Defensivamente, venceu 25 dos 43 desarmes que tentou e as suas 39 alívios de cabeça foram o quarto melhor registo da equipa durante a época.
Apenas dois jogadores recuperaram a posse de bola mais vezes do que as 81 ocasiões de McTominay no terço intermédio do relvado.
Até no passe esteve em destaque, com uma taxa de acerto de 85,1% – entre as melhores da Liga.

Nápoles não está no seu melhor esta época
Apesar deste nível de excelência, seria sempre difícil manter esse patamar, sobretudo numa equipa do Nápoles que não tem correspondido às expectativas esta temporada.
Embora os Partenopei ocupem atualmente um razoável terceiro lugar, continuam a uns impressionantes 14 pontos do líder Inter de Milão.
No caso de McTominay, não tem brilhado tanto nesta época, mas continua acima da média numa equipa que perdeu fulgor.

Na verdade, os seus seis golos e três assistências na Liga em 23 jogos podem ser considerados mais ajustados à sua posição, sem esquecer que também soma quatro golos e uma assistência na Liga dos Campeões.
Os rumores indicam agora que, apesar de continuar a ser um ativo valioso, o Nápoles poderá estar inclinado a fazer dinheiro com a sua venda.

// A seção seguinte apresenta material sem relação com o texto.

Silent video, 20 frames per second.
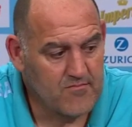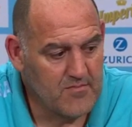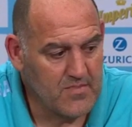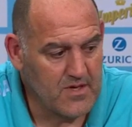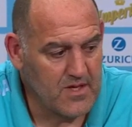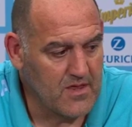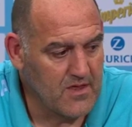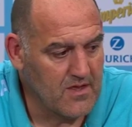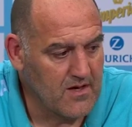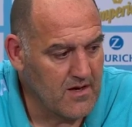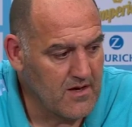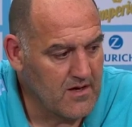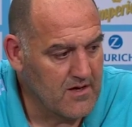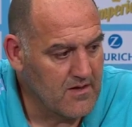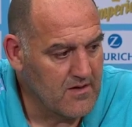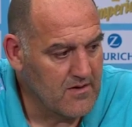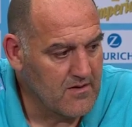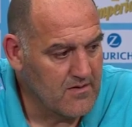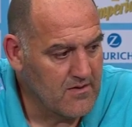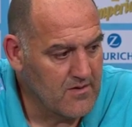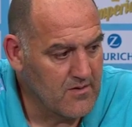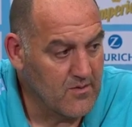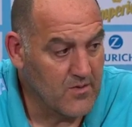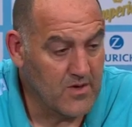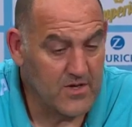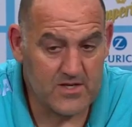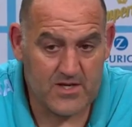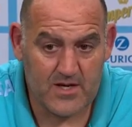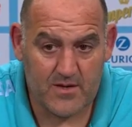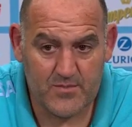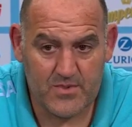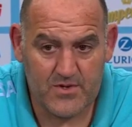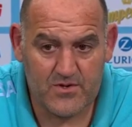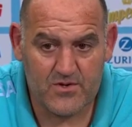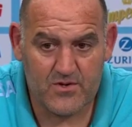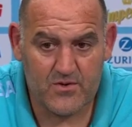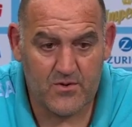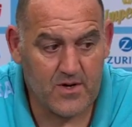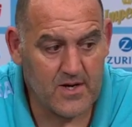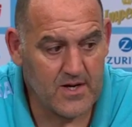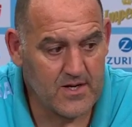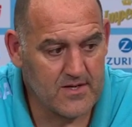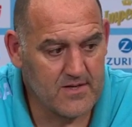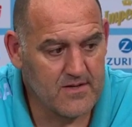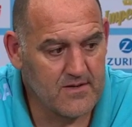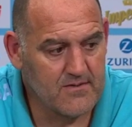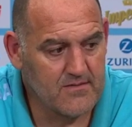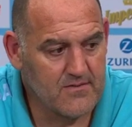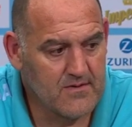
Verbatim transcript: Beat the the world champions twice.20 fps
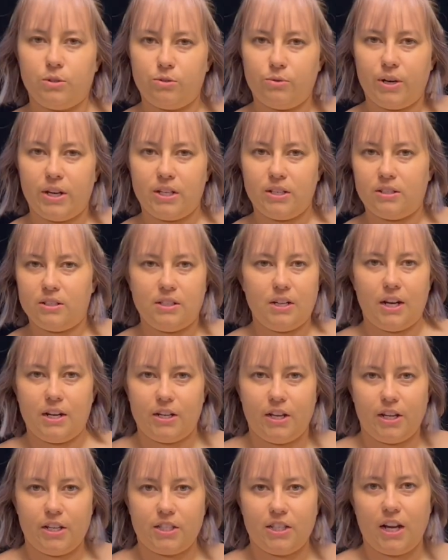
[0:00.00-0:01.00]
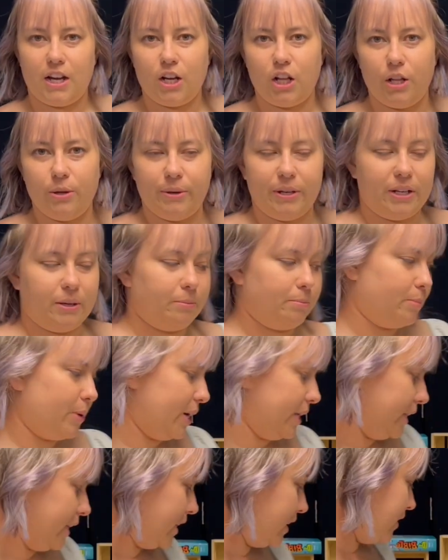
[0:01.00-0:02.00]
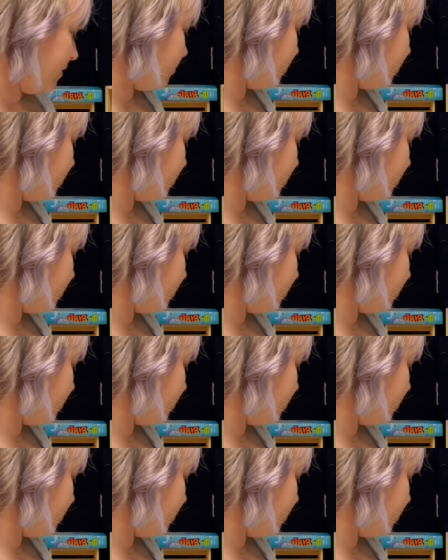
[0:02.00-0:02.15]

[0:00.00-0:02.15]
one's red. It's not it's not glowing brightly enough.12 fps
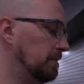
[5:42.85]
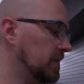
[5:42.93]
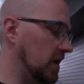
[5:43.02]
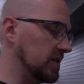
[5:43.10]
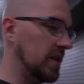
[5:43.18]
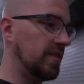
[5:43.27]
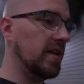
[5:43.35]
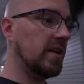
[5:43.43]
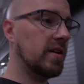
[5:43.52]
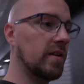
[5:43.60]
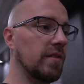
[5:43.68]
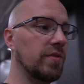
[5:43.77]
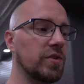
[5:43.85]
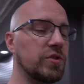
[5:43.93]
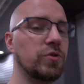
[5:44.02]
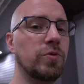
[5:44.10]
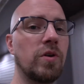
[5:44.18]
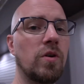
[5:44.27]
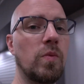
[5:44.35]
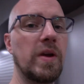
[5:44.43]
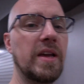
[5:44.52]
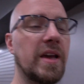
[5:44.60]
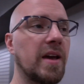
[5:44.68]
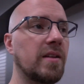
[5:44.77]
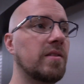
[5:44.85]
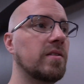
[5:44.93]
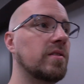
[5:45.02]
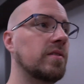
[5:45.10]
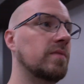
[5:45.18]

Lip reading: Because I think the sooner we get,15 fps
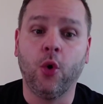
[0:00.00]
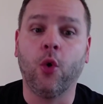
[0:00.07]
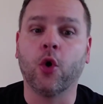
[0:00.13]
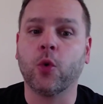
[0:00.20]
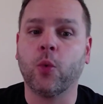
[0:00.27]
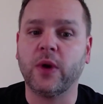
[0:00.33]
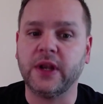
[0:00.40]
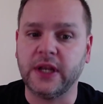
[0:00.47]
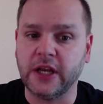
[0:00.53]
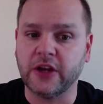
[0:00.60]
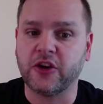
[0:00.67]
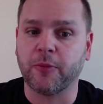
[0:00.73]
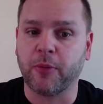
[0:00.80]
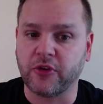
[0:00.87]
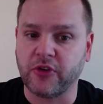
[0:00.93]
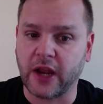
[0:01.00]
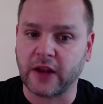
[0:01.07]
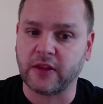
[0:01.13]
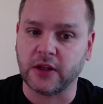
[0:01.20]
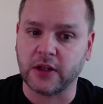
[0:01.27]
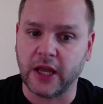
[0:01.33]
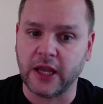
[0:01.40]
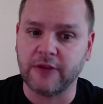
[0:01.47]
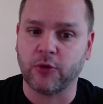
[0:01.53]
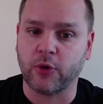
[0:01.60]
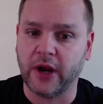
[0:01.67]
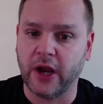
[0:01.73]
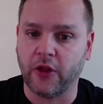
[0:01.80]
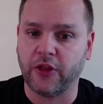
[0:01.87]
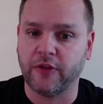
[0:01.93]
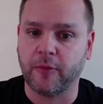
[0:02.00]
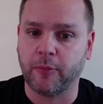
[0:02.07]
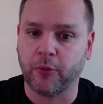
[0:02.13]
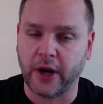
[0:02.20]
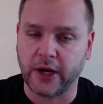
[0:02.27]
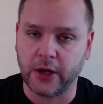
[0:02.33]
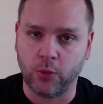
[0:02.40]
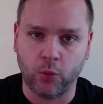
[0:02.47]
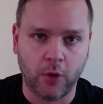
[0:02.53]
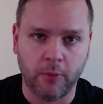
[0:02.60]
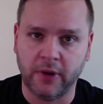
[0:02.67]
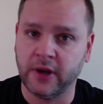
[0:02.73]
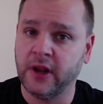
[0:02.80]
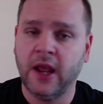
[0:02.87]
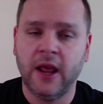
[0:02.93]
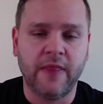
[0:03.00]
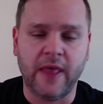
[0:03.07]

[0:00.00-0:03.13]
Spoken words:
or when needed to protect the life or health of a pregnant woman.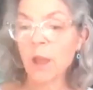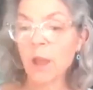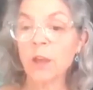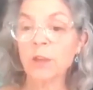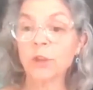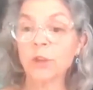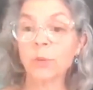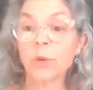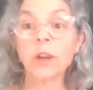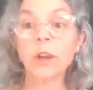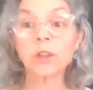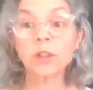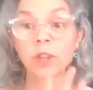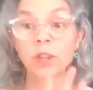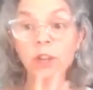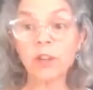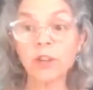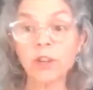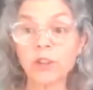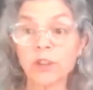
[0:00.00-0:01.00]
So we're actually
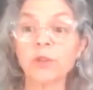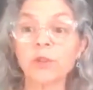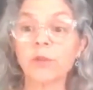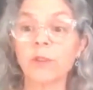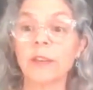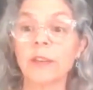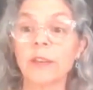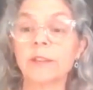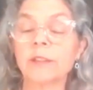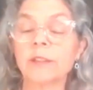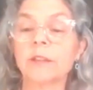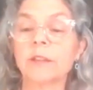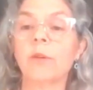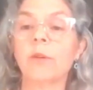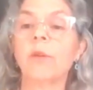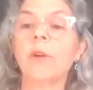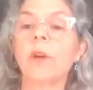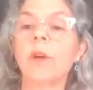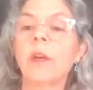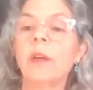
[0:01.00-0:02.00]
going to do this.
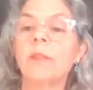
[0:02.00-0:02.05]
So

75 milhões por uma transferência no verão
Sabe-se que a situação financeira do clube é, no mínimo, delicada e, com o médio a auferir cerca de 106 mil euros por semana, sendo um dos mais bem pagos do plantel, a venda faz sentido do ponto de vista empresarial.
Além disso, acredita-se que vão pedir cerca de 75 milhões de euros pelo jogador, mais do dobro dos 30 milhões de euros que pagaram por ele.

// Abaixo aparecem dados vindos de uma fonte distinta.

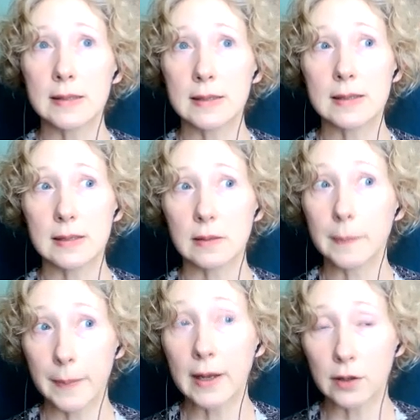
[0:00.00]
is
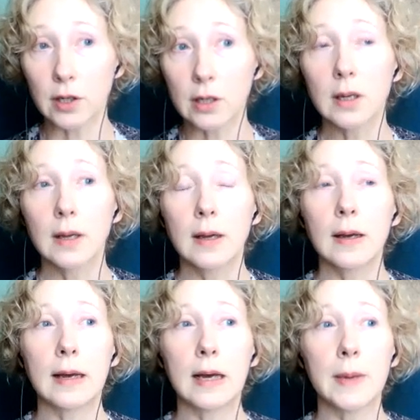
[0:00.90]
better
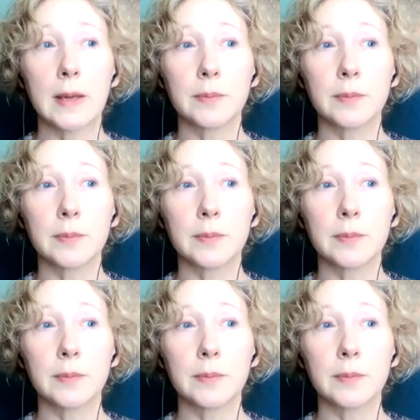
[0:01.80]
um,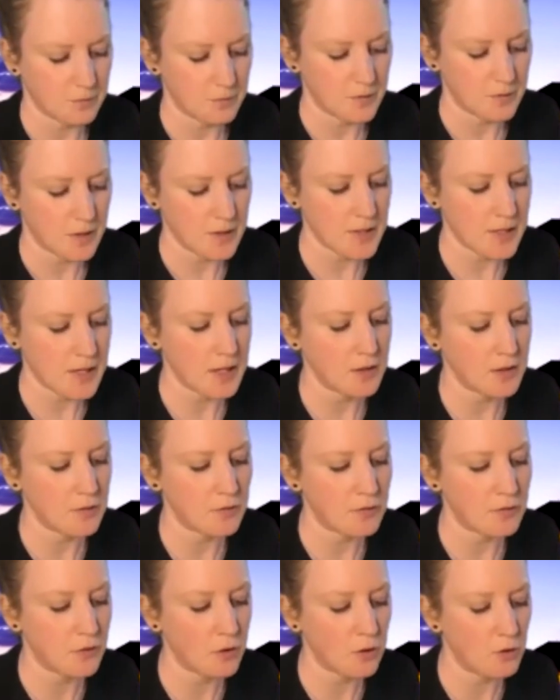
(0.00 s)
Take
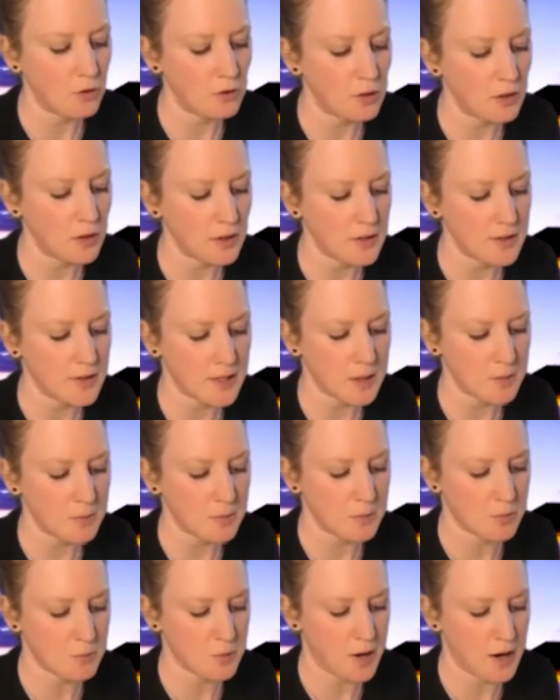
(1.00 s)
full
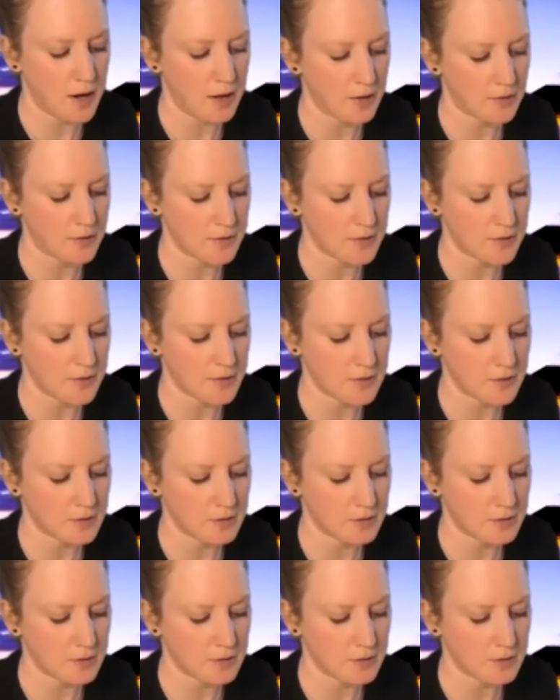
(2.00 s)
deep breaths.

Mesmo por esse valor, parece que o Manchester United está a analisar as possibilidades e a verba exigida pode não afastar os Red Devils de um possível regresso.
Sir Jim tem de avançar para o negócio
De facto, com a popularidade de Sir Jim Ratcliffe a cair ainda mais nos últimos tempos, devido a uma declaração infeliz, a recontratação de um jogador sempre acarinhado pelos adeptos de Old Trafford pode ser uma das melhores decisões que toma enquanto estiver à frente do clube.

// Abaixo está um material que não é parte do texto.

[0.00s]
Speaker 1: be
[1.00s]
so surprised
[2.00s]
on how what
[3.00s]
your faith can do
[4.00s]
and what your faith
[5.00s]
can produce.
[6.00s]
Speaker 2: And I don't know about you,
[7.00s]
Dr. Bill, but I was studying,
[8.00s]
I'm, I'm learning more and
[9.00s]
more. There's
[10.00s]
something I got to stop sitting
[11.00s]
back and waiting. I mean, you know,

Ainda há muito tempo até que qualquer negócio possa ser concretizado, e é importante ter em conta que o Nápoles pode jogar com o tempo, já que o Mundial realiza-se este verão e, caso McTominay volte a brilhar pela Escócia, isso poderá valorizar ainda mais a sua transferência.
Se o United acredita que ele pode acrescentar a solidez, intensidade e capacidade ofensiva de que precisa, então deve começar já a preparar o terreno para um eventual acordo.
Perder a oportunidade de garantir McTominay enquanto está no auge pode acabar por ser visto como um erro ainda maior do que tê-lo deixado sair inicialmente.